V.                PENUTUP
Demikianlah makalah yang telah kami susun, semoga bermanfaat bagi pembaca dan pemakalah sendiri. Dan semoga apa yang kita diskusikan dapat menambah rasa syukur kita kepada Allah dan menambah pengetahuan kita. Kami menyadari masih banyak salah dalam penyusunan makalah ini, untuk itu kami mengharap kritik dan saran yang membangun. Terima kasih
DAFTAR PUSTAKA
Teungku Muhammad Hasbi ash-Shiddieqy, Sejarah dan Pengantar Ilmu Tauhid atau Ilmu Kalam,Semarang: Pustaka Rizki Putra, 2009.
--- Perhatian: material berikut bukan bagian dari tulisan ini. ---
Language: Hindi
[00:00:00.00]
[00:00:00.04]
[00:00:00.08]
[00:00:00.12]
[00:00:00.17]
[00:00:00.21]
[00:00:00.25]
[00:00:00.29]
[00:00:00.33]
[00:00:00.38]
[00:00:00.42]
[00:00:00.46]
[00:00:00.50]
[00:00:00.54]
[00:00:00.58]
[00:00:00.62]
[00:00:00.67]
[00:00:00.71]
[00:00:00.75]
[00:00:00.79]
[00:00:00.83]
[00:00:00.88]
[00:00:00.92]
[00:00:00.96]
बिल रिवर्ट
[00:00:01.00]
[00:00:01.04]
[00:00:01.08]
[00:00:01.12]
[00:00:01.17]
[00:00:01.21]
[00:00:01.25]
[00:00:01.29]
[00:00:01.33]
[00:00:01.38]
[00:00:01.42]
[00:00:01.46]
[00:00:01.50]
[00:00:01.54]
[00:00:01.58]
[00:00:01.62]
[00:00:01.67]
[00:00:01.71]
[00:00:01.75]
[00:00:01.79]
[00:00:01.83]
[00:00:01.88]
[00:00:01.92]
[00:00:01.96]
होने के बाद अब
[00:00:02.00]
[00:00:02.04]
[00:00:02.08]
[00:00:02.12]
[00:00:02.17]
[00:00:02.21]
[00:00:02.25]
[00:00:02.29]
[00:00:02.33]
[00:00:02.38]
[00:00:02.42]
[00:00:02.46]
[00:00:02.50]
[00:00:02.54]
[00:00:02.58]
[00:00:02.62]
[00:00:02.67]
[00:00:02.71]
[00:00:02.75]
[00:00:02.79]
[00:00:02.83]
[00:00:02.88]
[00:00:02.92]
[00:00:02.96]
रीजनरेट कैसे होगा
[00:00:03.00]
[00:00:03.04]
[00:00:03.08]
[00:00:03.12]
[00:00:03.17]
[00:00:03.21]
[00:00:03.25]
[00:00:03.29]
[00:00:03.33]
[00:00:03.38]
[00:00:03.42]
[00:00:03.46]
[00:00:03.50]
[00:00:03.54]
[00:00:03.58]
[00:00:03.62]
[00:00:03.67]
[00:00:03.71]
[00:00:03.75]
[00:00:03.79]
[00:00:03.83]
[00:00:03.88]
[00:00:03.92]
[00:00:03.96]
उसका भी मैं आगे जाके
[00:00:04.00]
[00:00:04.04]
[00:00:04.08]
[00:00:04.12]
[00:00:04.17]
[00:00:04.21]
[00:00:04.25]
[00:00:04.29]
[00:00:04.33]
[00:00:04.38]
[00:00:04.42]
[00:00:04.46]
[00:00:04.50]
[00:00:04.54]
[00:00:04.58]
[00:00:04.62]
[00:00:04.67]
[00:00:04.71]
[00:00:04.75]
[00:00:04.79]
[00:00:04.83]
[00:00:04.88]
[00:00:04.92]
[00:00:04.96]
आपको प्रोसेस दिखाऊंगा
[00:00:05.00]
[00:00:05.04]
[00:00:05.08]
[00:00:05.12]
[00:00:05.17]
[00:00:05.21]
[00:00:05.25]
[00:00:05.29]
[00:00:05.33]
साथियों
H.A. Malik Ahmad, Tauhid Membina Pribadi Muslim dan Masyarakat,Jakarta: Al-Hidayah, 1980.
Abd Al- ‘Aziz Al –Muhammad As- Salman,Tanya Jawab Masalah Aqidah,Jakarta:Binamenteng Rayaperdana,1986.
Syaikh ja’far subhani,Tauhid dan syirik,Bandung:Mizan,1987.

Muhammad Taqi Mishbah Yazdi,Filsafat Tauhid,Bandung:Arasy,1424 M.
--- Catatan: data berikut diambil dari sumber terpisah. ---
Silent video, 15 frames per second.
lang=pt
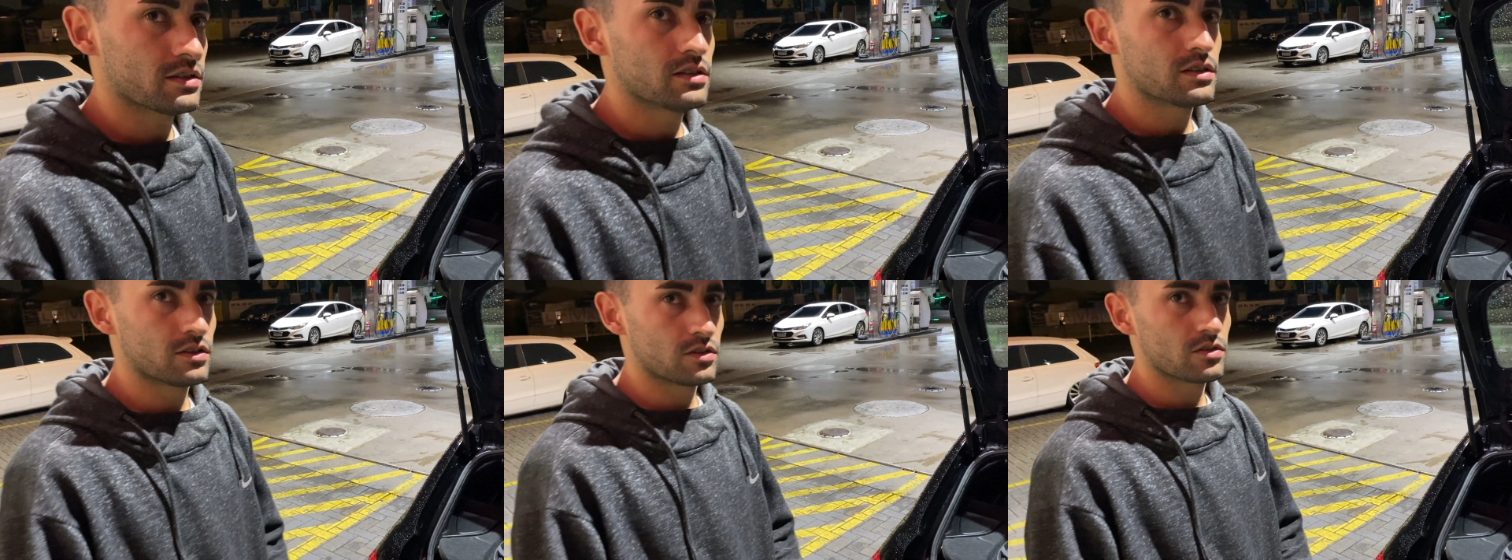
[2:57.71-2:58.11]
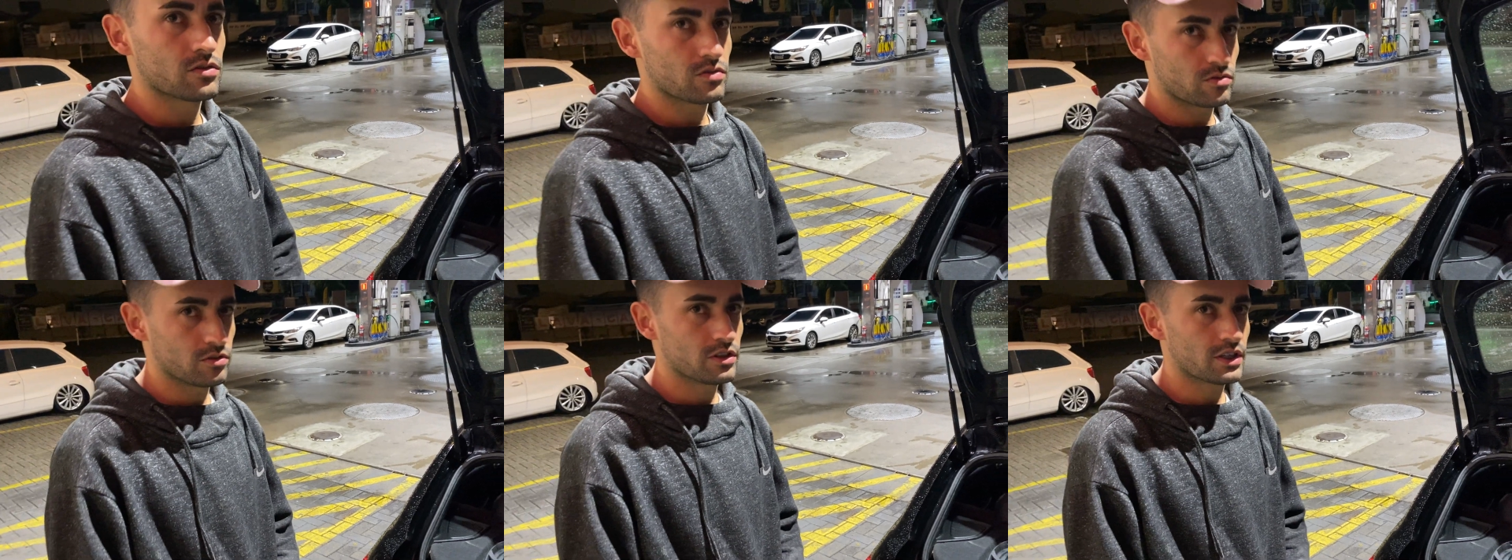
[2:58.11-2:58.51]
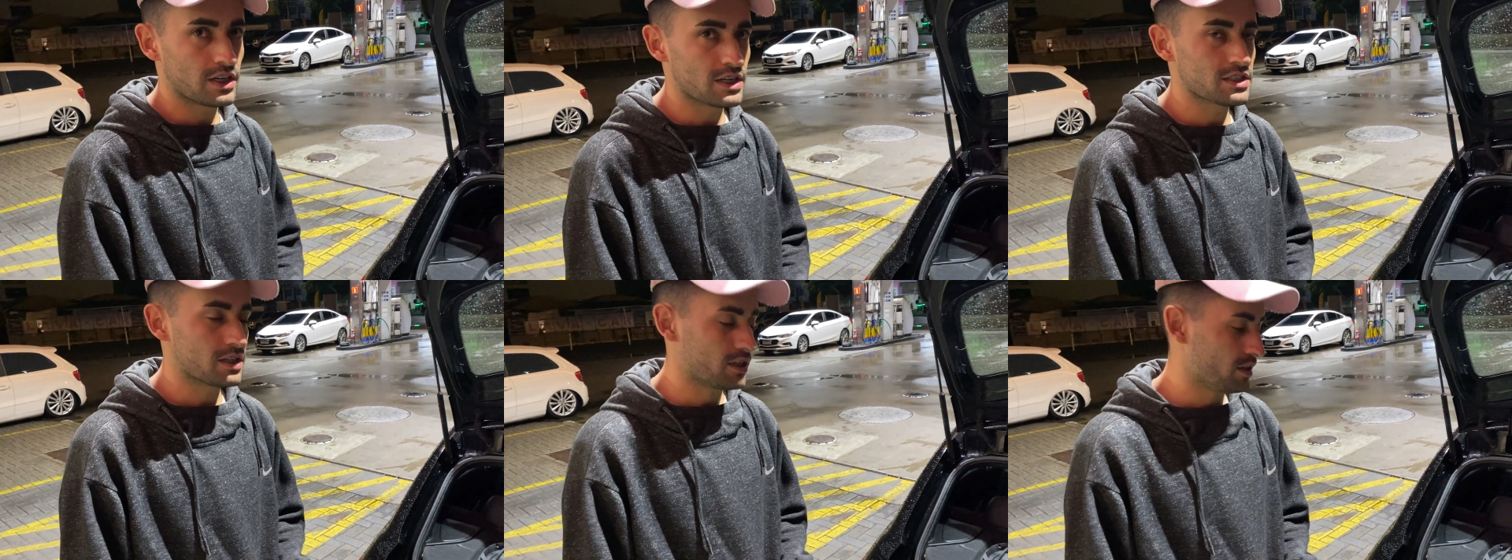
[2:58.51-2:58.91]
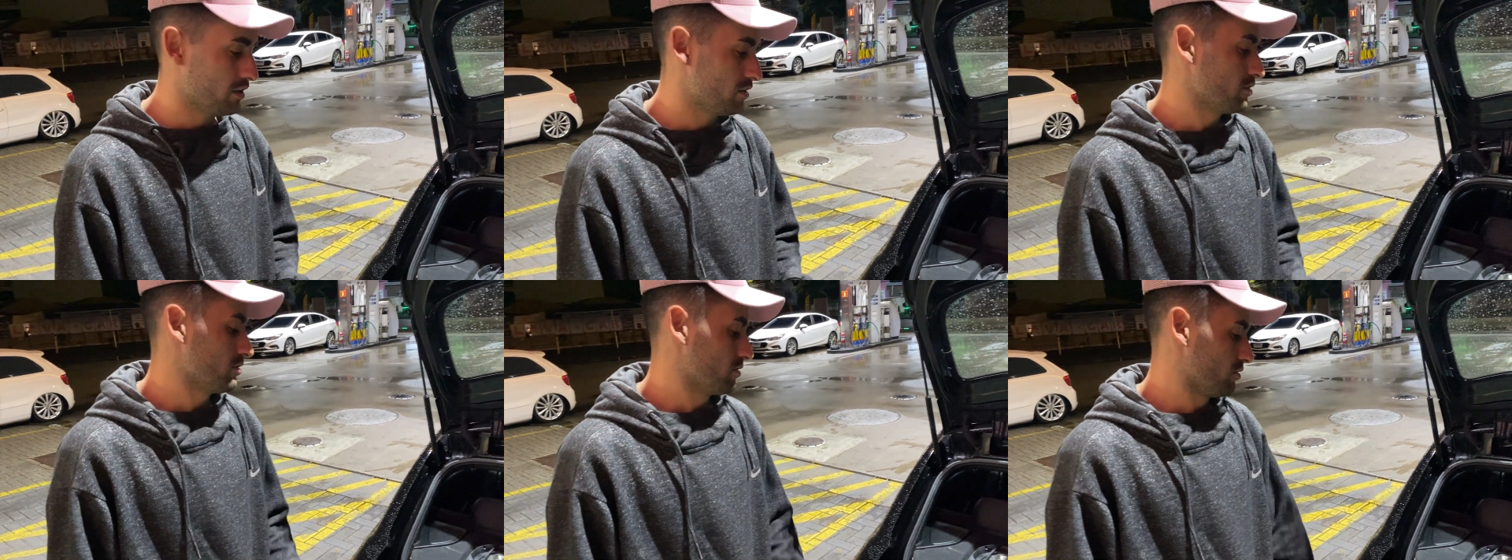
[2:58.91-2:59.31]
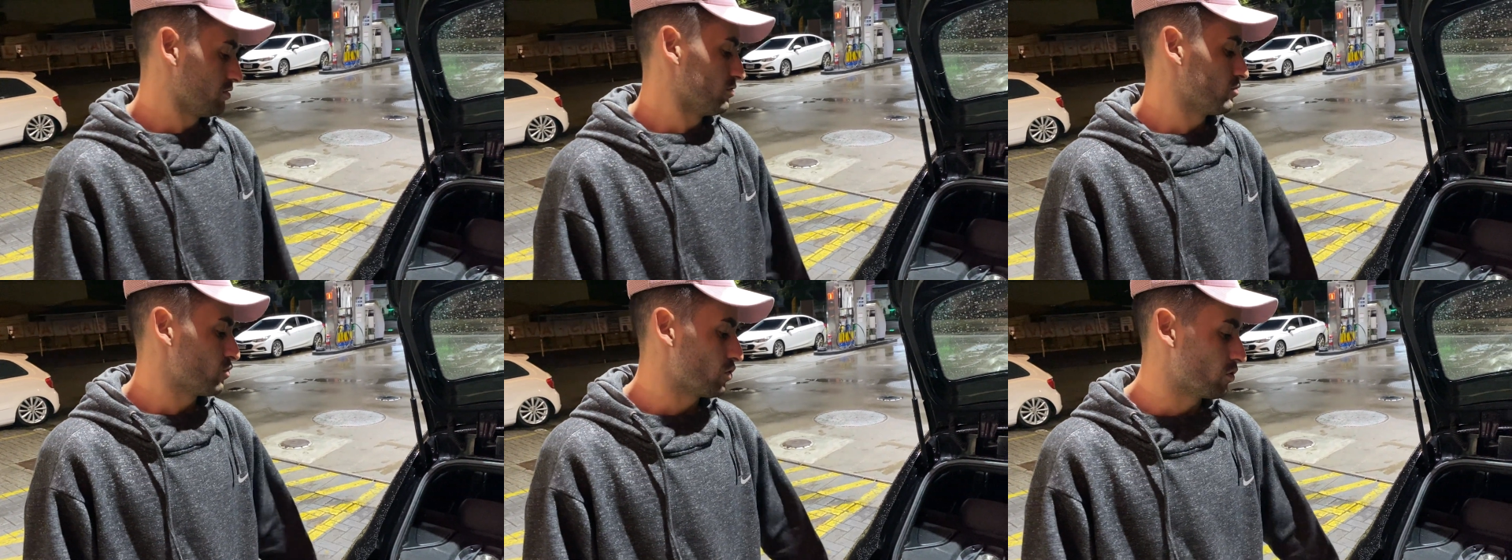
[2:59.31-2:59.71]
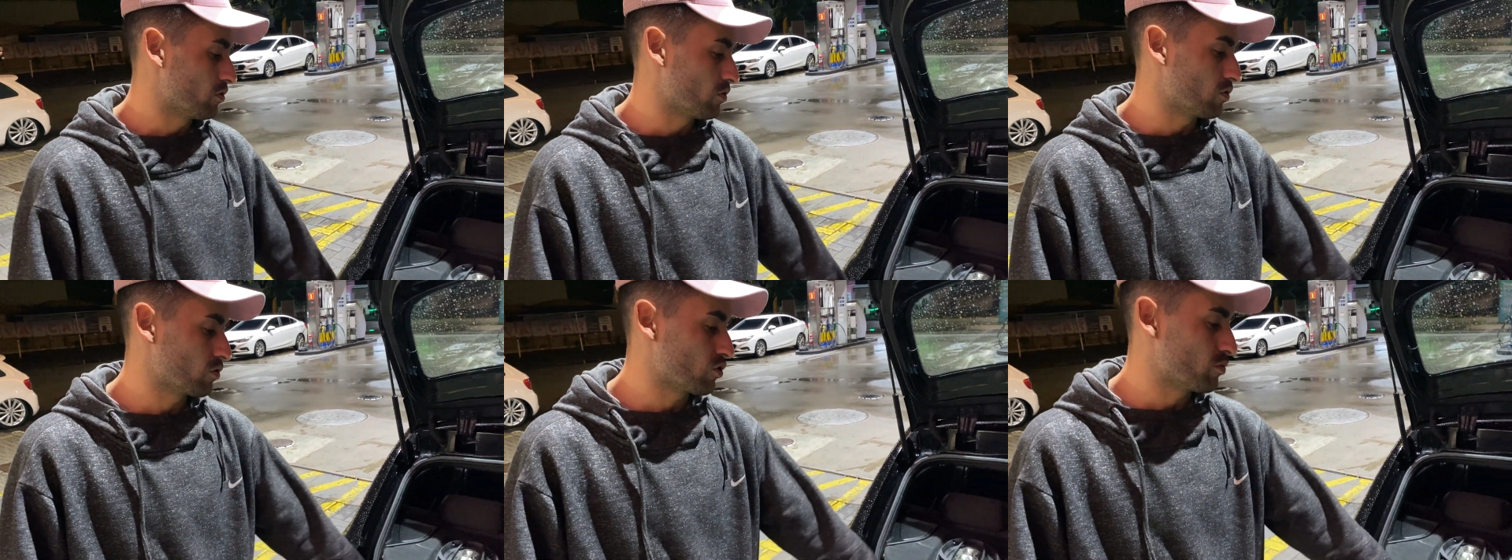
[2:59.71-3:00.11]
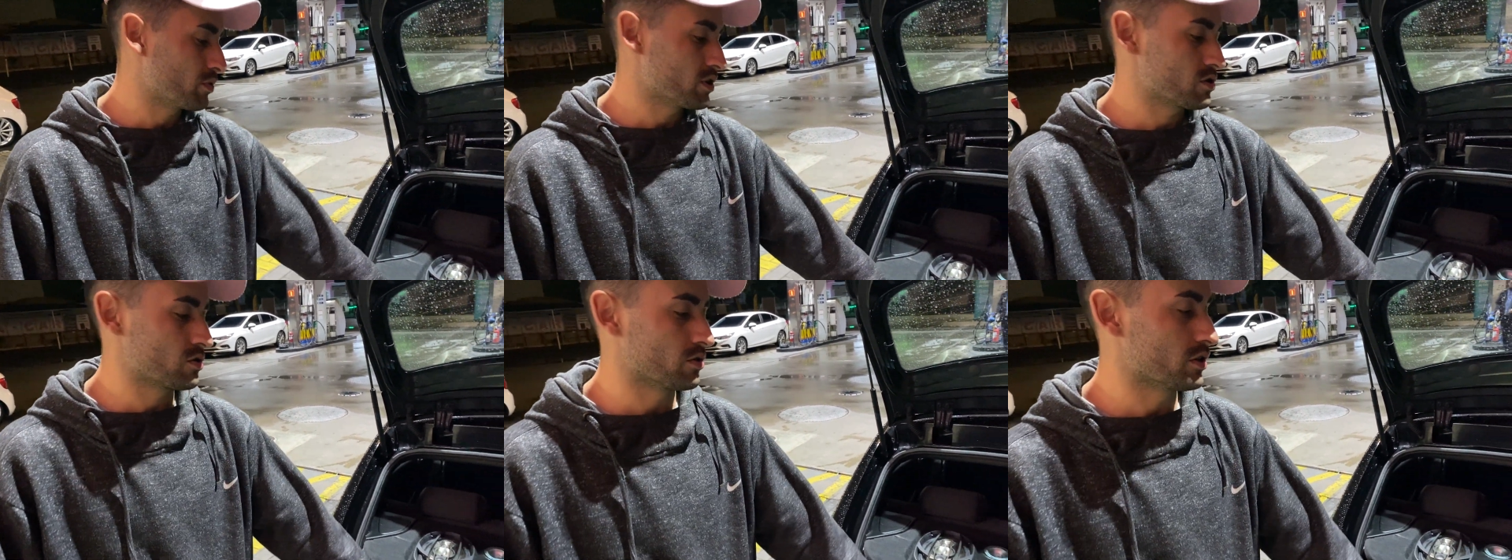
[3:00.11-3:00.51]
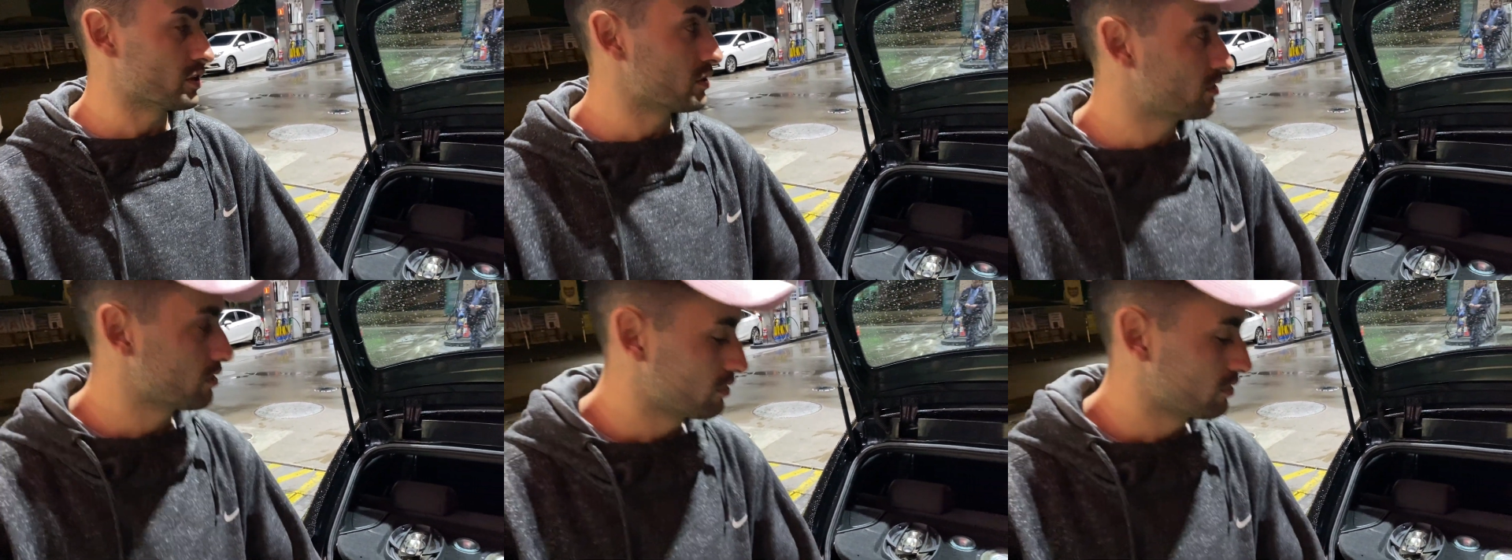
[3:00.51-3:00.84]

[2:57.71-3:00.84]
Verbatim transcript: Tudo, tudo em casa? casa é compressor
[1] Muhammad Abduh, Risalah Tauhid
[2] Zainudin, Ilmu Tauhid Lengkap, (Jakarta: Rineka Cipta. 1996), h. 1.
[3] Teungku Muhammad Hasbi ash-Shiddieqy, Sejarah dan Pengantar Ilmu Tauhid atau Ilmu Kalam, (Semarang: Pustaka Rizki Putra, 2009), h. 1.
[4] H.A. Malik Ahmad, Tauhid Membina Pribadi Muslim dan Masyarakat, (Jakarta: Al-Hidayah, 1980 M), cet.        4. h.33.
[5]  ‘Abd Al- ‘Aziz Al –Muhammad As- Salman,Tanya Jawab Masalah Aqidah,(Jakarta:Binamenteng Rayaperdana,1986), cet. 1. h.23.
[6]  Syaikh ja’far subhani,Tauhid dan syirik,(Bandung:Mizan,1987),  h. 17.
[7]  Ibid. hlm.  19 


[8] Ibid. h. 43
[9] Muhammad Taqi Mishbah Yazdi,Filsafat Tauhid,(Bandung:Arasy,1424 M), cet. 1. h. 62.